In addition to the data parallel model, the task parallel model (a model composed of a set of differing tasks which operate on common data.) will also be introduced briefly in Appendix B as a point of contrast with the data-parallel model. Furthermore, we will discuss the role of the shared memory and message passing models in the history of parallel computing. The goal of this supplement is to provide a treatment of the data parallel model which complements Chapter 2 of Solihin (2008).

Examples with the Data Parallel Model, Shared Memory, and Message Passing

While the shared memory and message passing models focus on how parallel tasks access common data, the data parallel model focuses on how to divide up work into parallel tasks.
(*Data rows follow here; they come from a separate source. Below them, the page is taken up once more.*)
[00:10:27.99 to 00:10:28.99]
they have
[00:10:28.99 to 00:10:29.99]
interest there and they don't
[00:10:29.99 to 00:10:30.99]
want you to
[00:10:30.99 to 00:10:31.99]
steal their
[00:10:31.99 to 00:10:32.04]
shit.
Data parallel algorithms exploit parallelism by dividing a problem into a number of identical tasks which execute on different subsets of common data.

Preliminary Example

A supporting example of a data parallel code can be seen in Code 2.5 from Solihin (2008). Shown below, it has been annotated with comments identifying the region of the code which is data parallel.

// Data parallel code, adapted from Solihin (2008), p. 27.
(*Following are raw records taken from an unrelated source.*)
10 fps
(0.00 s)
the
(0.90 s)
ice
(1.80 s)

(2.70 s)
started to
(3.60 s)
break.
id = getmyid(); // Assume id = 0 for thread 0, id = 1 for thread 1
local_iter = 4;
start_iter = id * local_iter;
end_iter = start_iter + local_iter;

if (id == 0)
    send_msg(P1, b[4..7], c[4..7]);
else
    recv_msg(P0, b[4..7], c[4..7]);

// Begin data parallel section

for (i = start_iter; i < end_iter; i++)
    a[i] = b[i] + c[i];
local_sum = 0;
for (i = start_iter; i < end_iter; i++)
    if (a[i] > 0)
        local_sum = local_sum + a[i];

// End data parallel section

if (id == 0)
{
    recv_msg(P1, &local_sum1);
    sum = local_sum + local_sum1;
    Print sum;
}
else
    send_msg(P0, local_sum);

In the code above, the three 8 element arrays are each divided into two 4 element chunks. In the data parallel section, the code executed by the two threads is identical, but each thread operates on a different chunk of data.

Main Example

Our main example is as follows. Suppose we want to perform the following task on an array a: updating each element of a by the product of itself and its index, and adding together the elements of a into the variable sum. The corresponding code is shown below.

// simple sequential task
sum = 0;
for (i = 0; i < a.length; i++)
{
   a[i] = a[i] * i;
   sum = sum + a[i];
}

When we orchestrate the task using the data parallel programming model, the program can be divided into two parts. The first part performs the same operations on separate elements of the array for each processing element (sometimes referred to as PE). The second part reorganizes data among all processing elements (In our example data reorganization is summing up values across different processing elements).

First Part

The data parallel programming model defines the overall effects of parallel steps for the first part. Hillis (1986) points out that a major benefit of data parallel algorithms is that they easily scale to take advantage of additional processing elements simply by dividing the data into smaller chunks. Haveraaen (2000) also notes that data parallel codes typically bear a strong resemblance to sequential codes, making them easier to read and write.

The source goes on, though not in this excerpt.